(DATA FOR THIS TASK Opens)

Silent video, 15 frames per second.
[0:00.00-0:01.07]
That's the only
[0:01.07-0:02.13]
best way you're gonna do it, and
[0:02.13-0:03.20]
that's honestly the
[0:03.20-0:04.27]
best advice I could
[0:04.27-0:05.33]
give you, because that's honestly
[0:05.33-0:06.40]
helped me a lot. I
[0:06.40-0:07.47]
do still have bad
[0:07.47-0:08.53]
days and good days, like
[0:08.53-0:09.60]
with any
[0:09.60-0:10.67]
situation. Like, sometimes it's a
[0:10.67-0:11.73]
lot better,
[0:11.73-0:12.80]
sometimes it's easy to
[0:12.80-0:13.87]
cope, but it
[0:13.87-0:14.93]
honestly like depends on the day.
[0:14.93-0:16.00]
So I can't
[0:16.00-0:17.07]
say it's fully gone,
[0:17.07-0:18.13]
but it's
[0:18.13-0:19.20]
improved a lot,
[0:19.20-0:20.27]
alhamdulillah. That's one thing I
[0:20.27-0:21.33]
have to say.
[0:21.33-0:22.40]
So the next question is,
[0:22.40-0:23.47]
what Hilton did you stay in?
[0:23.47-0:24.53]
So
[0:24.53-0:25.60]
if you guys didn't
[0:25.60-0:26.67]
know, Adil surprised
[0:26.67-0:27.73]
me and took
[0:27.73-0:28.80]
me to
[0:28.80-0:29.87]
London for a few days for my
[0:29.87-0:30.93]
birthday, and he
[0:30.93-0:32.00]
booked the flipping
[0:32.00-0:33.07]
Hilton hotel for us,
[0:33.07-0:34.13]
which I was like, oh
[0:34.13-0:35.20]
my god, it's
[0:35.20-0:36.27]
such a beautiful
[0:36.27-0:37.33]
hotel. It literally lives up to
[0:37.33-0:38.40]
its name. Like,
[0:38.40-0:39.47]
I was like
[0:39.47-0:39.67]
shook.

(DATA FOR THIS TASK Closes)

EXERCISE OBJECTIVE —
Give every record again, exactly as it reads.

ANSWER TO THE EXERCISE —
Silent video, 15 frames per second.
[0:00.00-0:01.07]
That's the only
[0:01.07-0:02.13]
best way you're gonna do it, and
[0:02.13-0:03.20]
that's honestly the
[0:03.20-0:04.27]
best advice I could
[0:04.27-0:05.33]
give you, because that's honestly
[0:05.33-0:06.40]
helped me a lot. I
[0:06.40-0:07.47]
do still have bad
[0:07.47-0:08.53]
days and good days, like
[0:08.53-0:09.60]
with any
[0:09.60-0:10.67]
situation. Like, sometimes it's a
[0:10.67-0:11.73]
lot better,
[0:11.73-0:12.80]
sometimes it's easy to
[0:12.80-0:13.87]
cope, but it
[0:13.87-0:14.93]
honestly like depends on the day.
[0:14.93-0:16.00]
So I can't
[0:16.00-0:17.07]
say it's fully gone,
[0:17.07-0:18.13]
but it's
[0:18.13-0:19.20]
improved a lot,
[0:19.20-0:20.27]
alhamdulillah. That's one thing I
[0:20.27-0:21.33]
have to say.
[0:21.33-0:22.40]
So the next question is,
[0:22.40-0:23.47]
what Hilton did you stay in?
[0:23.47-0:24.53]
So
[0:24.53-0:25.60]
if you guys didn't
[0:25.60-0:26.67]
know, Adil surprised
[0:26.67-0:27.73]
me and took
[0:27.73-0:28.80]
me to
[0:28.80-0:29.87]
London for a few days for my
[0:29.87-0:30.93]
birthday, and he
[0:30.93-0:32.00]
booked the flipping
[0:32.00-0:33.07]
Hilton hotel for us,
[0:33.07-0:34.13]
which I was like, oh
[0:34.13-0:35.20]
my god, it's
[0:35.20-0:36.27]
such a beautiful
[0:36.27-0:37.33]
hotel. It literally lives up to
[0:37.33-0:38.40]
its name. Like,
[0:38.40-0:39.47]
I was like
[0:39.47-0:39.67]
shook.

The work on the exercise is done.